### [REQUIREMENT]
The entries below are to be returned as written, with all pictures dropped.

——————————

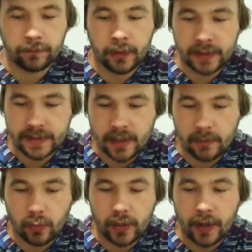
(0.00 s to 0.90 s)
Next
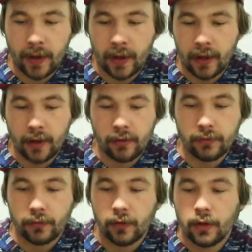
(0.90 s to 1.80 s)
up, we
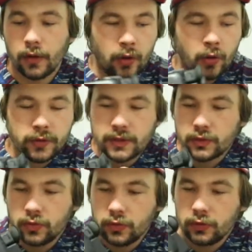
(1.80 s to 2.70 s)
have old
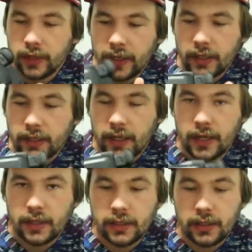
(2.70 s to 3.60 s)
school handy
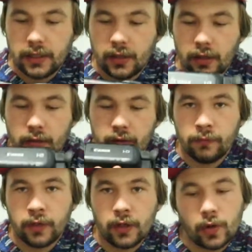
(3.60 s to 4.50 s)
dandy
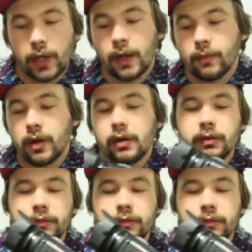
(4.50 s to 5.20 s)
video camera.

——————————

### [EXERCISE SOLUTION]
(0.00 s to 0.90 s)
Next
(0.90 s to 1.80 s)
up, we
(1.80 s to 2.70 s)
have old
(2.70 s to 3.60 s)
school handy
(3.60 s to 4.50 s)
dandy
(4.50 s to 5.20 s)
video camera.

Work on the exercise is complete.